My volunteer work centers on teaching, through a program called Summerbridge. After school, I go to a nearby public school and tutor learning-disadvantaged preteens. Instead of dealing with the students’ personal issues, as I do in peer support, the Summerbridge focus is more on communication through education. By working with these younger students, I have come to understand the importance of helping them comprehend and apply what they learn in the classroom. Their motivation, given their circumstances, is remarkable. We discuss in detail what they are learning so that I can keep them interested and motivated. Summerbridge is another example of how communication issues are very important to me.

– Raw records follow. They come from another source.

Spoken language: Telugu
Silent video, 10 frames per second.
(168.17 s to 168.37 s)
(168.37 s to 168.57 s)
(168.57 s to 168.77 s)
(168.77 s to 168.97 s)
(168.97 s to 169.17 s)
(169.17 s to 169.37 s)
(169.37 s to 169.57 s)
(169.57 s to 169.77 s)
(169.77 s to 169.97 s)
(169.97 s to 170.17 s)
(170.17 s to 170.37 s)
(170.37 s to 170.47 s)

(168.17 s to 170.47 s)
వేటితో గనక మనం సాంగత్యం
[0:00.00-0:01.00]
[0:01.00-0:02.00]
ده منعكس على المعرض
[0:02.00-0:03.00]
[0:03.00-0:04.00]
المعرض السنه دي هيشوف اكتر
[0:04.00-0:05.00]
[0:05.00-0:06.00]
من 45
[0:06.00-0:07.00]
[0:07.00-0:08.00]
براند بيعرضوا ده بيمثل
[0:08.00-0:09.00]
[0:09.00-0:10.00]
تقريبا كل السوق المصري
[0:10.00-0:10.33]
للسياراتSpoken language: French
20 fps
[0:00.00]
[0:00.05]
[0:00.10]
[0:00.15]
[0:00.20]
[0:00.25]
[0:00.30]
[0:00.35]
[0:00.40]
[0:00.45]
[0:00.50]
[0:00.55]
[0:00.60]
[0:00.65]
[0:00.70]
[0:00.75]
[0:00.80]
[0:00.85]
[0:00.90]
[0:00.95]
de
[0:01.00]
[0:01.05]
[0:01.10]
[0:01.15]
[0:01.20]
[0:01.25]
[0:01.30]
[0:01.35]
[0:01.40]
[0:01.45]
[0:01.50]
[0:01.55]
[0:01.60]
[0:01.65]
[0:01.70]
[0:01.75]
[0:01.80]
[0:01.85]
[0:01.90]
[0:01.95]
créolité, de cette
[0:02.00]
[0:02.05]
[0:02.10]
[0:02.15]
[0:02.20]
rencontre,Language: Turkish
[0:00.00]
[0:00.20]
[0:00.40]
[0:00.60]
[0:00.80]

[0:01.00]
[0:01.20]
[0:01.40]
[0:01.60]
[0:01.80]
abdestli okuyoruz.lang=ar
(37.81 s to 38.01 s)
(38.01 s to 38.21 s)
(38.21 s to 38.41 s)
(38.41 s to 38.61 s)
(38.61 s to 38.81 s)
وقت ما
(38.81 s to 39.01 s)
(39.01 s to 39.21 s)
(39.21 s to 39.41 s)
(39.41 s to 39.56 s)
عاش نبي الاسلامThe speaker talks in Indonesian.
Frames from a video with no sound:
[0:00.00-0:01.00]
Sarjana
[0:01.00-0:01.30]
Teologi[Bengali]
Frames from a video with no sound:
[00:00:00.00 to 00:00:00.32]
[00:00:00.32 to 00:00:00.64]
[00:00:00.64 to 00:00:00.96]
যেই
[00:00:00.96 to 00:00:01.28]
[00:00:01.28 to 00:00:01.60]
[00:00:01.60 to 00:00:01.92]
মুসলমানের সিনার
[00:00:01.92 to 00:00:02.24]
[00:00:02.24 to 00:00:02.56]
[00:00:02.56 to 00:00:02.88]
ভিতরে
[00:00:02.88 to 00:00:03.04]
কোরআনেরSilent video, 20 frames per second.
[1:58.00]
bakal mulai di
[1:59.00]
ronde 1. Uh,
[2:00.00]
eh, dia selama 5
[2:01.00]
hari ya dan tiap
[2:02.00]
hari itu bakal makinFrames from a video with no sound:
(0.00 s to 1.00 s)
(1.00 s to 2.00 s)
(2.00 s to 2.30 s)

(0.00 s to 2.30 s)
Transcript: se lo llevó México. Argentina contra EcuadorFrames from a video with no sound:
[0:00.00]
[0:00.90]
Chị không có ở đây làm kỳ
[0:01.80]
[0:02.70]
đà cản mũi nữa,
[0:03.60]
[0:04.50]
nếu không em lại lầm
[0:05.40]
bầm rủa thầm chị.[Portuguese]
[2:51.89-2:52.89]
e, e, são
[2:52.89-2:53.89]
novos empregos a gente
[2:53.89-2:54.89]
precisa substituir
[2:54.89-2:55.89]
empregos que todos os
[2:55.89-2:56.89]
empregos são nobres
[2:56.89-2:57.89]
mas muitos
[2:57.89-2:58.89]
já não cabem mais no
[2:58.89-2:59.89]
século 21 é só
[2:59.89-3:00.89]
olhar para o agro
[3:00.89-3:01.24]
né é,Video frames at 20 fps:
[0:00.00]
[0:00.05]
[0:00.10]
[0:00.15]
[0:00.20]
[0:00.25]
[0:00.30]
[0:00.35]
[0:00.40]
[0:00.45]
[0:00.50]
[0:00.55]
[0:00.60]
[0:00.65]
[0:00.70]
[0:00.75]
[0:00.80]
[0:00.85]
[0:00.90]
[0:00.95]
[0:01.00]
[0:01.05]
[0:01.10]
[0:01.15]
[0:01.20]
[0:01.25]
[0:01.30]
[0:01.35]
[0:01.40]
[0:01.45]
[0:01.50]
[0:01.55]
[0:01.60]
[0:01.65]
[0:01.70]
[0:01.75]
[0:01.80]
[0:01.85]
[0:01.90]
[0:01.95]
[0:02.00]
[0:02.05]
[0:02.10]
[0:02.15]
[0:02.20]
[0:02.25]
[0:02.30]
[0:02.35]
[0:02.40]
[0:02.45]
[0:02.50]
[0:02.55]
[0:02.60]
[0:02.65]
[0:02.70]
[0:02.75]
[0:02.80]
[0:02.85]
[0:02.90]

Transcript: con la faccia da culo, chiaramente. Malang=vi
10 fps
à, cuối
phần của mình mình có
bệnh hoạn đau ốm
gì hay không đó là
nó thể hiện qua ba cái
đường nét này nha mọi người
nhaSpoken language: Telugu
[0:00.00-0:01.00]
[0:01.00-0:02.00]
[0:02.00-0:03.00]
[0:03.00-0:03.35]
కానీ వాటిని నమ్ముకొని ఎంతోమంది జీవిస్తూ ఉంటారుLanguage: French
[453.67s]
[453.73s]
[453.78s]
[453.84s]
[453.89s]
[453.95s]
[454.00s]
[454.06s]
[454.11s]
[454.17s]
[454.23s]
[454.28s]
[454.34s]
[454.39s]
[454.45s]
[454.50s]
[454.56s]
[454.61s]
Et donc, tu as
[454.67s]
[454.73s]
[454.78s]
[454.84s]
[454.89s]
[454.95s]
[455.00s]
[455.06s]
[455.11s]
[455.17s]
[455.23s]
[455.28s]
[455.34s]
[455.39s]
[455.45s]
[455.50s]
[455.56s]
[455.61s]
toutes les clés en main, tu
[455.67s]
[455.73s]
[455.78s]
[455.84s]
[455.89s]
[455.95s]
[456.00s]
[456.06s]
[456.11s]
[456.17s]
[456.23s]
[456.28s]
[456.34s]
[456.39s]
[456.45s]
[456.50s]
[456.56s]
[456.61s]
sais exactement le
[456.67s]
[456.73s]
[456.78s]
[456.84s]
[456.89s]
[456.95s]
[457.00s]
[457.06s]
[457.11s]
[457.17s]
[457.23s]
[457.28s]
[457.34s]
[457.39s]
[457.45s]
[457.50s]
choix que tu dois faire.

Not surprisingly, music has emerged as another, perhaps indirect, avenue for me to communicate with others. Singing allows me to convey my deep and personal emotions with others. When I sing, I am transported to another realm. The mundane everyday world around me disappears, and I am enveloped in my own, new space, especially when I am performing onstage. When I act, I am transformed, feeling the happiness, sadness, impishness, or even confusion that my character feels. My performance taps into that part of me where those qualities dwell, and I love sharing it with my audience. Music is a very special form of communication for me.
Perhaps the person I am today is a compensation for who I was years ago. That awkward twelve-year old, however, is no more. Now I want to show the world what I can do. Communication has become my passion. It will be my future.